◆ Entries shown ◆

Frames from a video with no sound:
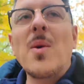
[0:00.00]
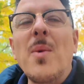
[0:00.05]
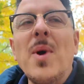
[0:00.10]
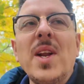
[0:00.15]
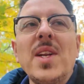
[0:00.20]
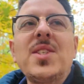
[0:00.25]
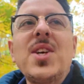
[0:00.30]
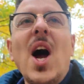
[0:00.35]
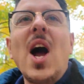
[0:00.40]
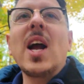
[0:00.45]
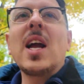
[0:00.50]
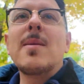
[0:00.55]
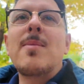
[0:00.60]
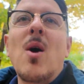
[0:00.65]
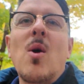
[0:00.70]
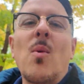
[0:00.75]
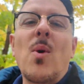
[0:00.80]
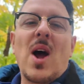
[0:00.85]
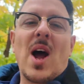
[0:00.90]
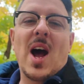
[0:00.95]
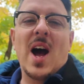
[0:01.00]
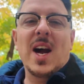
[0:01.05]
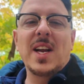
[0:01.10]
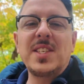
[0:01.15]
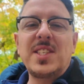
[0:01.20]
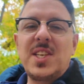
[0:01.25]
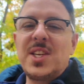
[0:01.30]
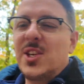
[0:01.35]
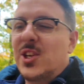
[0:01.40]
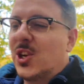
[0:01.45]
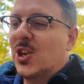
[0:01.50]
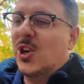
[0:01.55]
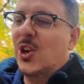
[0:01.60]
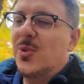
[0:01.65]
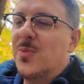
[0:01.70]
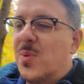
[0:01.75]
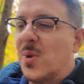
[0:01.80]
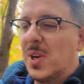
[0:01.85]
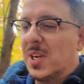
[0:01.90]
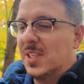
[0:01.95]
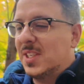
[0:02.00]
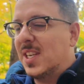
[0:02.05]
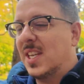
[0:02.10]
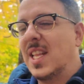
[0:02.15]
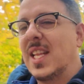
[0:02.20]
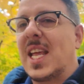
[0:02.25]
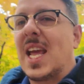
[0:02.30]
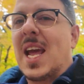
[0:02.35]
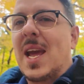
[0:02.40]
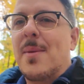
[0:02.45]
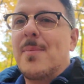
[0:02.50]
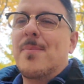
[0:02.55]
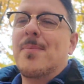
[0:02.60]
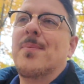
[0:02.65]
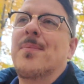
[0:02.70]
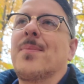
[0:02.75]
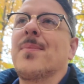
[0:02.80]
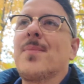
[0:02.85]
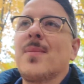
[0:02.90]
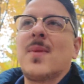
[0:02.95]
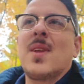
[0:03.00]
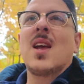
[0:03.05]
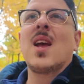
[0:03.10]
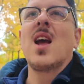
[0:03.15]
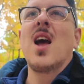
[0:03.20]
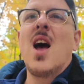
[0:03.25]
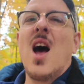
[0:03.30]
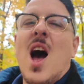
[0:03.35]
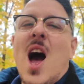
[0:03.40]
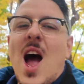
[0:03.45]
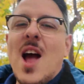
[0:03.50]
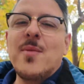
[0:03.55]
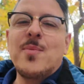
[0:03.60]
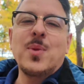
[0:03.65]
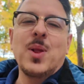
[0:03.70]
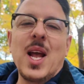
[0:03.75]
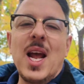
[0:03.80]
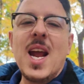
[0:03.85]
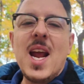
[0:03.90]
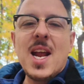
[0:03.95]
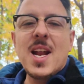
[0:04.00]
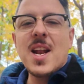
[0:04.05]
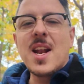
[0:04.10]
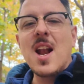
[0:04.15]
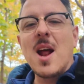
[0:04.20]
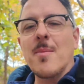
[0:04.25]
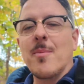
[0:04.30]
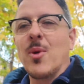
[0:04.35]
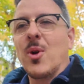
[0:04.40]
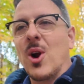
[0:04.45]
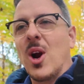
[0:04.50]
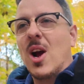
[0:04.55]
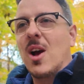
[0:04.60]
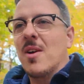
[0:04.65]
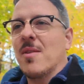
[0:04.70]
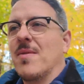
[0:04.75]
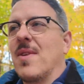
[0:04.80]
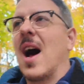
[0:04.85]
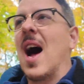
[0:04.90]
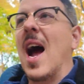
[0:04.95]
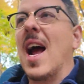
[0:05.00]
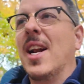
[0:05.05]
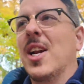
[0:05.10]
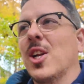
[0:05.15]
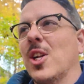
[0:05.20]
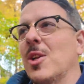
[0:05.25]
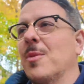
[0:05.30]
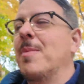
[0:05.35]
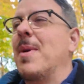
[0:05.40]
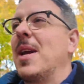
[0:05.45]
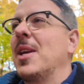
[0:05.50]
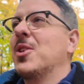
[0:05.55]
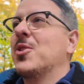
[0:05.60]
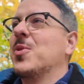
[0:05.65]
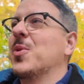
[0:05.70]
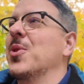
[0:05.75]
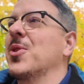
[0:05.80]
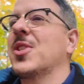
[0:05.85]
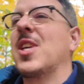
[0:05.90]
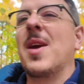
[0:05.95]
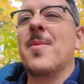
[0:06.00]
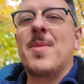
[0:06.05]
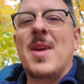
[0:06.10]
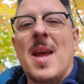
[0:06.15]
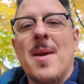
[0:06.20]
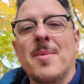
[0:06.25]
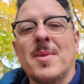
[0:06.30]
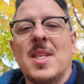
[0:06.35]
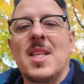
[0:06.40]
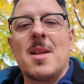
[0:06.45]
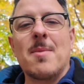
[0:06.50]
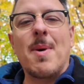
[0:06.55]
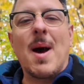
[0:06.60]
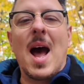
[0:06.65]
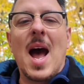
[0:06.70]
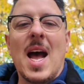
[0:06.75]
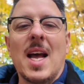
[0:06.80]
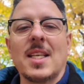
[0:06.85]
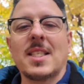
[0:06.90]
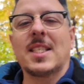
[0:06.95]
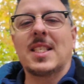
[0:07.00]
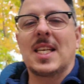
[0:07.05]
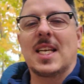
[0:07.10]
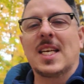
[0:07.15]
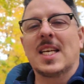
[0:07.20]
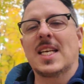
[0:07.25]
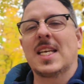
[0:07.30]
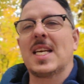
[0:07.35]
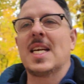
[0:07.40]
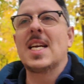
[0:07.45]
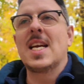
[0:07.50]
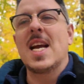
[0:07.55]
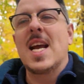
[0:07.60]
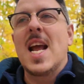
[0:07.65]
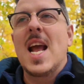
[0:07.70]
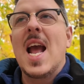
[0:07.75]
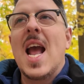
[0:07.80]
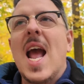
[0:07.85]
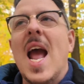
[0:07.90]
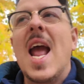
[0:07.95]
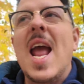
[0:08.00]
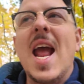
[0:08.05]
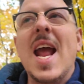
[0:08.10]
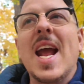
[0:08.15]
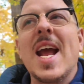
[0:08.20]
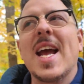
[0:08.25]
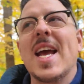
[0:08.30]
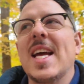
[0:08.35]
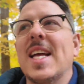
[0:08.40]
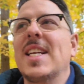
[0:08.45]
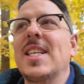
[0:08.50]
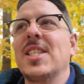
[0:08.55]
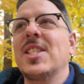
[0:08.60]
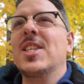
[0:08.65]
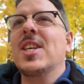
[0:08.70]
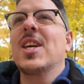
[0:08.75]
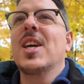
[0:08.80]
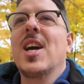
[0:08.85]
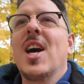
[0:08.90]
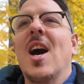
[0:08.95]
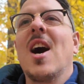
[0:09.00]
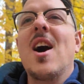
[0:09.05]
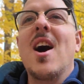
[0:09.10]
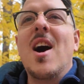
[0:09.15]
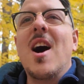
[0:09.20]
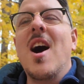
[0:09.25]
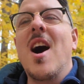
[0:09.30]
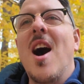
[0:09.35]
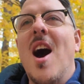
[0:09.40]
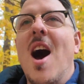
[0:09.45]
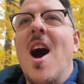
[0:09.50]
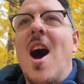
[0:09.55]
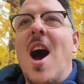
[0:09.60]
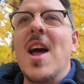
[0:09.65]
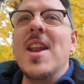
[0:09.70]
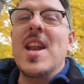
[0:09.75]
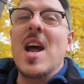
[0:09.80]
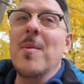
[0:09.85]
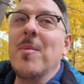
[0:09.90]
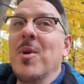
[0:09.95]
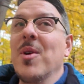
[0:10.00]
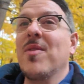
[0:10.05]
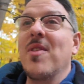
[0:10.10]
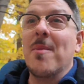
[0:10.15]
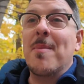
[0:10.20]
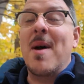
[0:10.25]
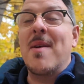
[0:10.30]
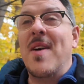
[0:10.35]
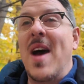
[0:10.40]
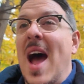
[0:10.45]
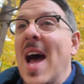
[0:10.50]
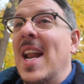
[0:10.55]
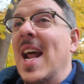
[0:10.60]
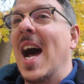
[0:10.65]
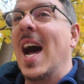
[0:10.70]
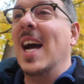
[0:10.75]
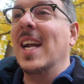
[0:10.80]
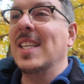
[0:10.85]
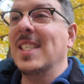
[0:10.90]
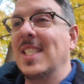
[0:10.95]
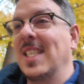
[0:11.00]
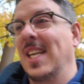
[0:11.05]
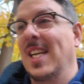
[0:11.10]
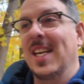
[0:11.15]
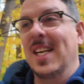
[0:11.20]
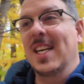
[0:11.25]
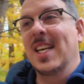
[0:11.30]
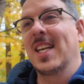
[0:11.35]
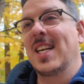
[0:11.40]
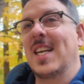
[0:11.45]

I want to talk about what hunting could bring to the game. I played a number of idle-based RuneScape games in the past, and a number of them have had hunting.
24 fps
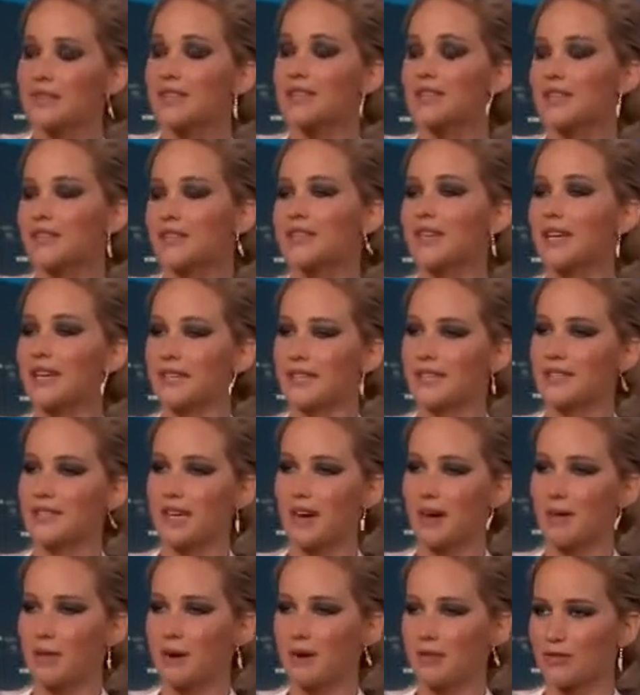this is the second
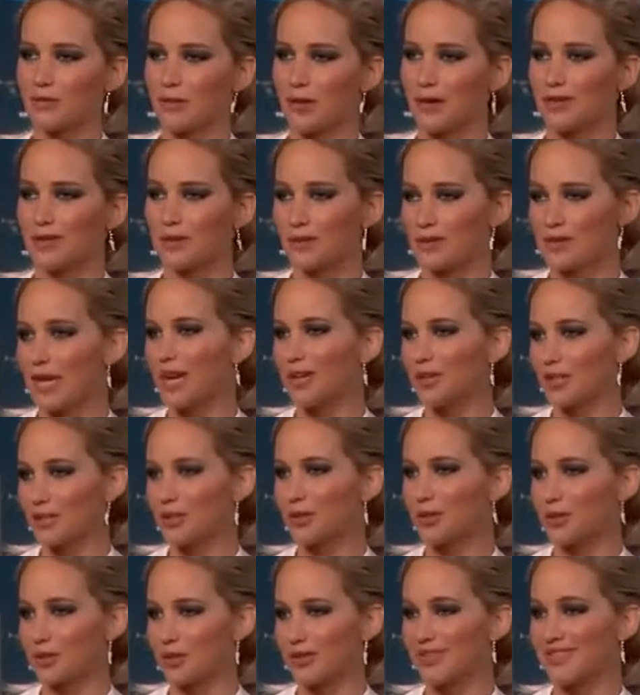time I've tried to attack
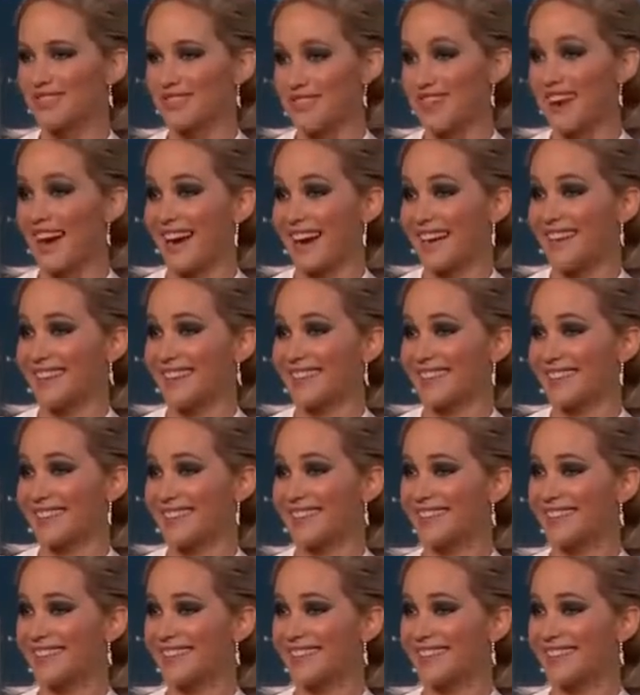children tonight.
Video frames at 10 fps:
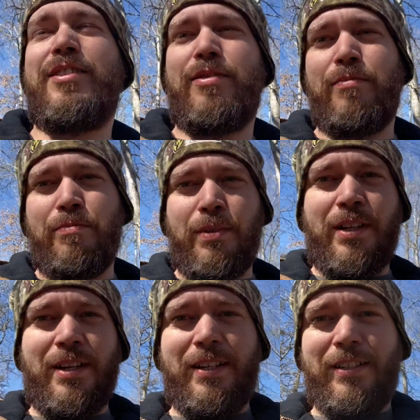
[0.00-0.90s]

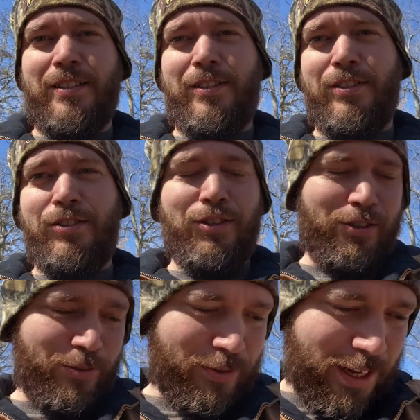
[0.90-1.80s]
my
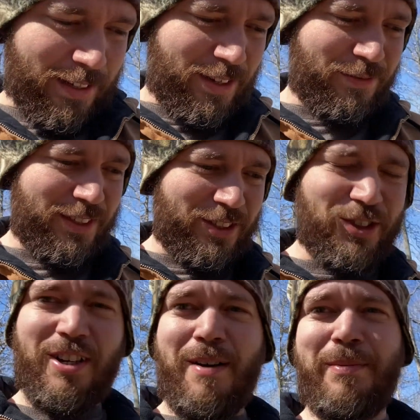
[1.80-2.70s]
glue I left in the
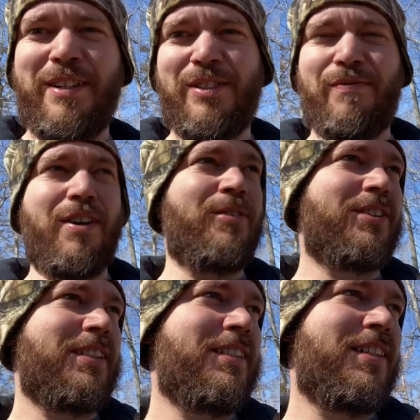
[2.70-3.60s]
shop and it's
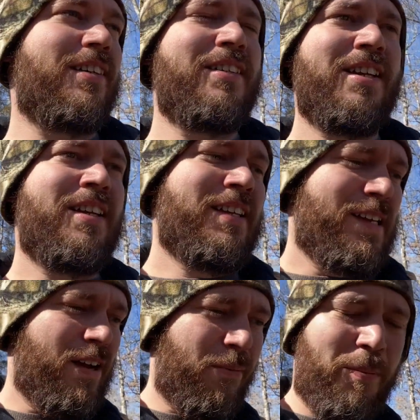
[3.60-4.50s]
frozen. So
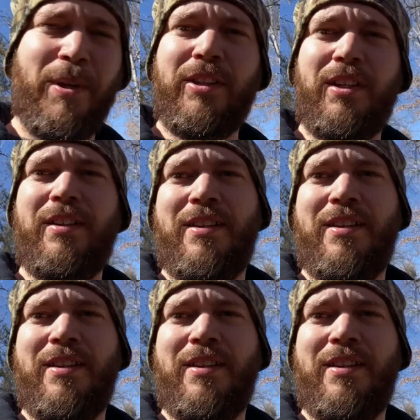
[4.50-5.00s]
I'm gonna put the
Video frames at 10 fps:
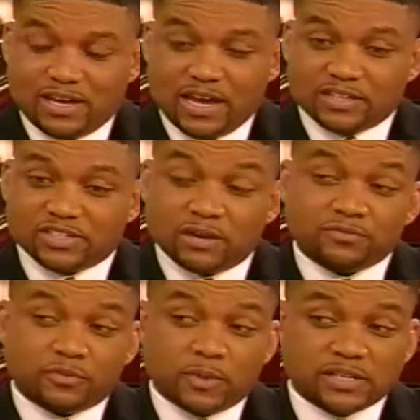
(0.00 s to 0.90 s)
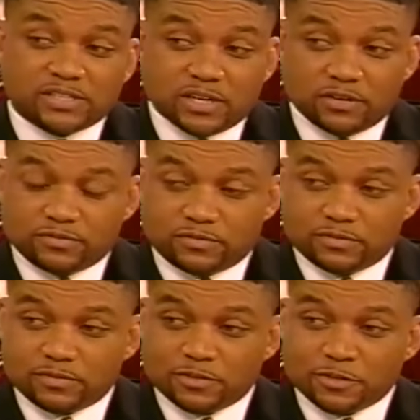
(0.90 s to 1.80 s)
except for myself.
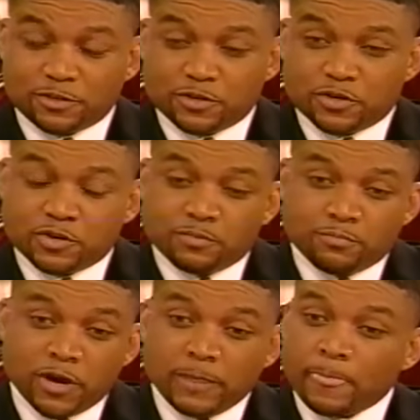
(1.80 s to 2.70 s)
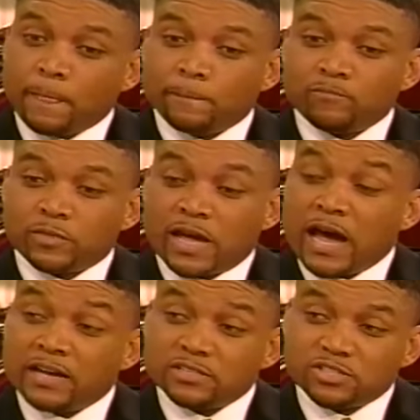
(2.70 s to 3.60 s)
But
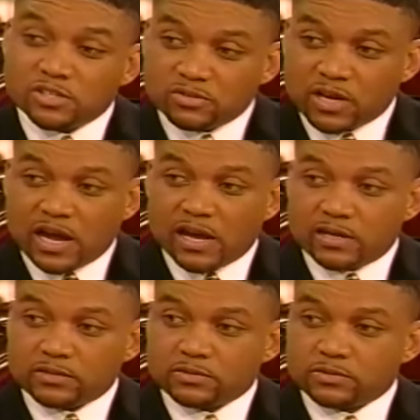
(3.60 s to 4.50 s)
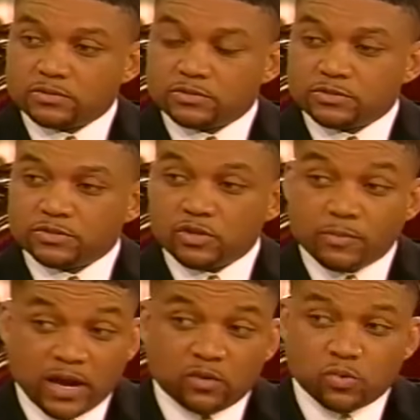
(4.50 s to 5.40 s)
God is still God, no
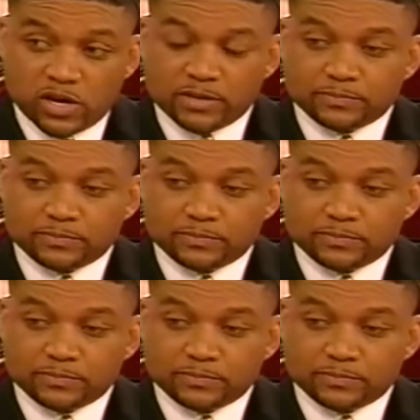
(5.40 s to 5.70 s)
matter what.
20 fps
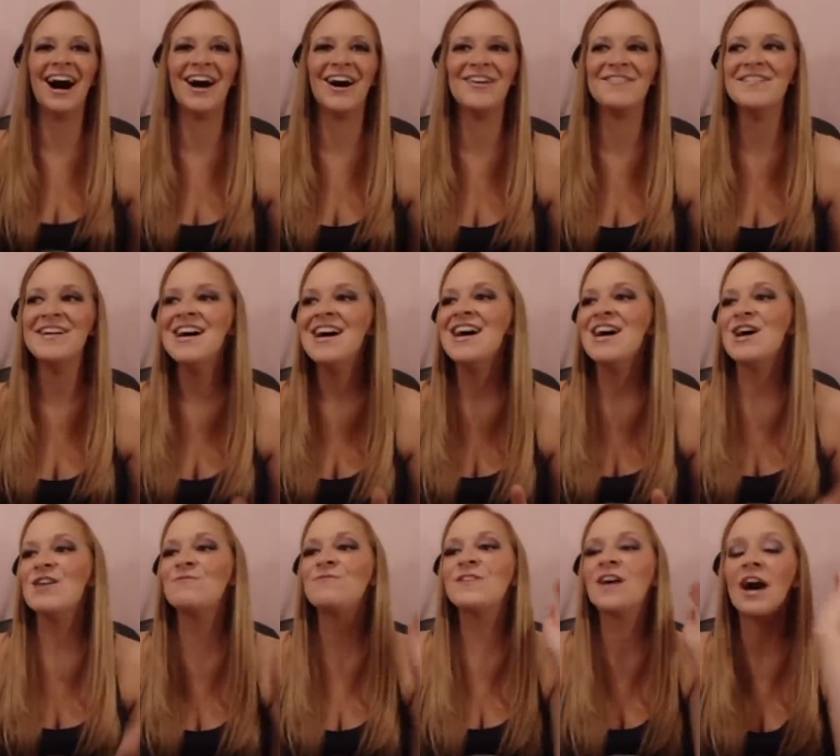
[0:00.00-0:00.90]
Um,
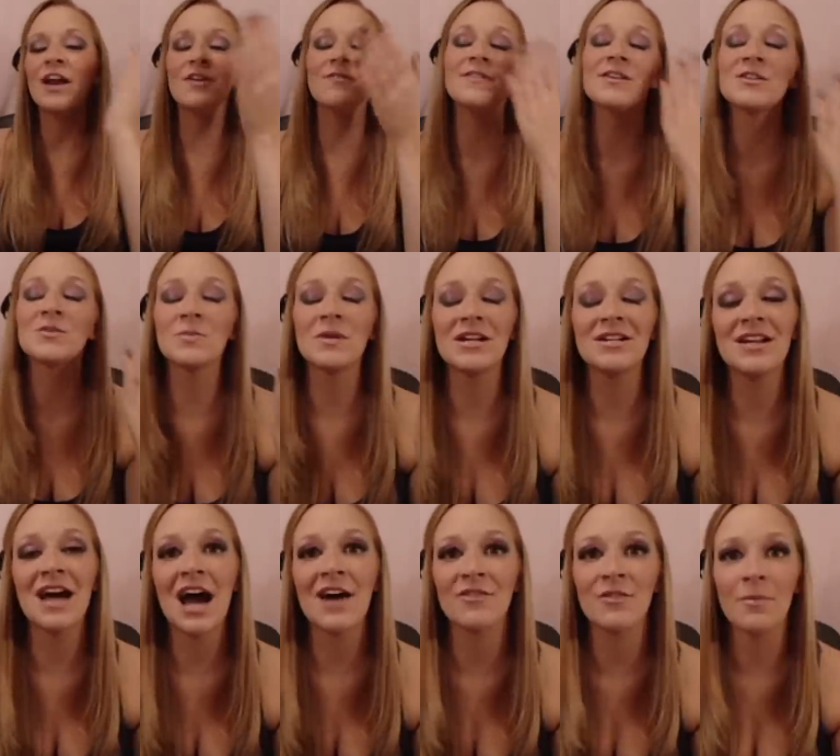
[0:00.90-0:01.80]
it kind of feels weird
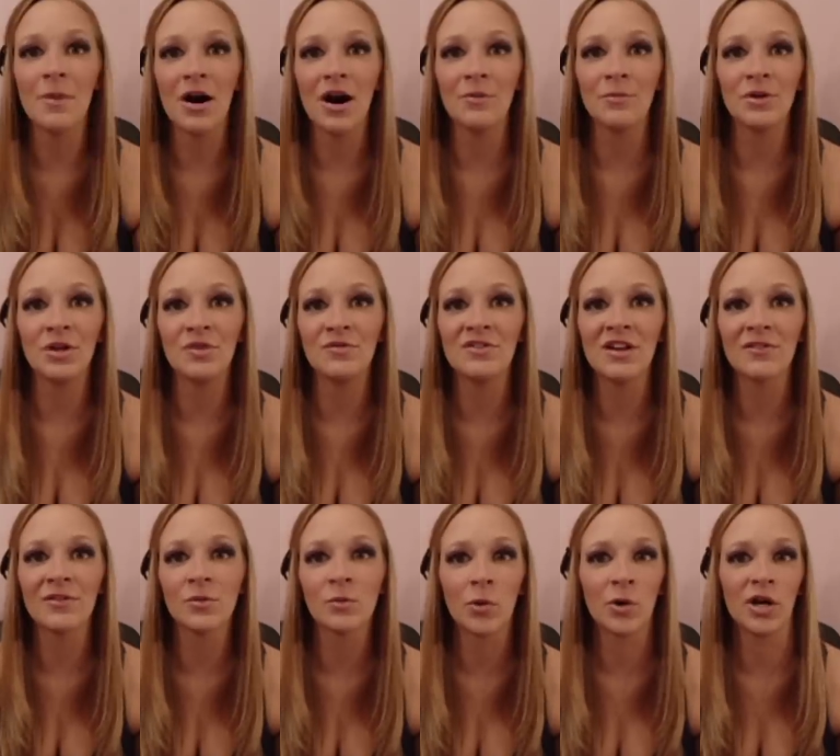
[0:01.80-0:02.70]
to have them on when you've
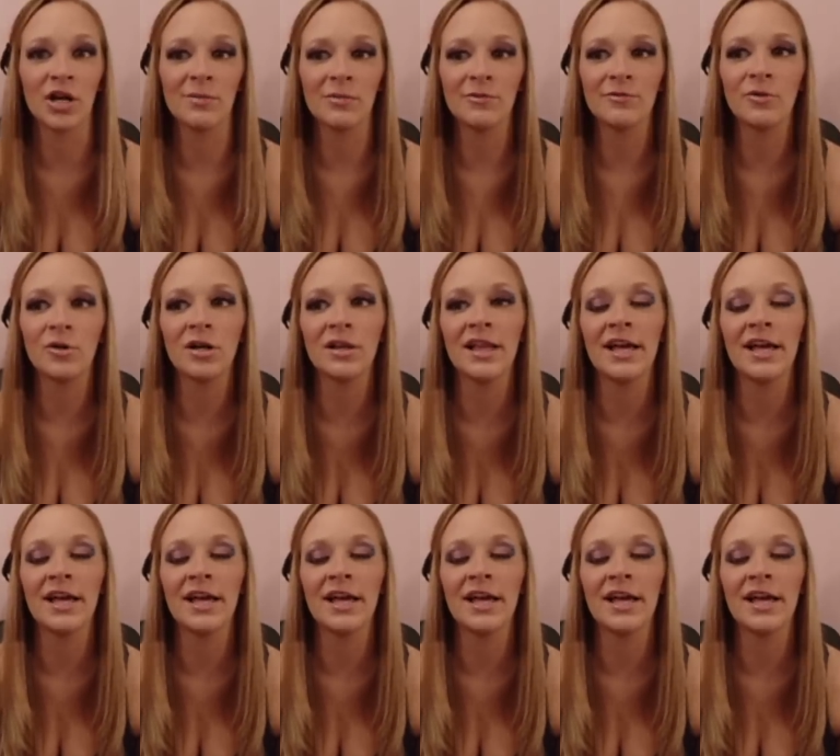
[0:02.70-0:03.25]
never worn them before.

◆ Requirement ◆
The range to set down runs from the line containing "(0.90 s to 1.80 s)" through the final line of the data, both ends included; give it exactly and drop the pictures.

◆ Task response ◆
(0.90 s to 1.80 s)
except for myself.
(1.80 s to 2.70 s)
(2.70 s to 3.60 s)
But
(3.60 s to 4.50 s)
(4.50 s to 5.40 s)
God is still God, no
(5.40 s to 5.70 s)
matter what.
20 fps
[0:00.00-0:00.90]
Um,
[0:00.90-0:01.80]
it kind of feels weird
[0:01.80-0:02.70]
to have them on when you've
[0:02.70-0:03.25]
never worn them before.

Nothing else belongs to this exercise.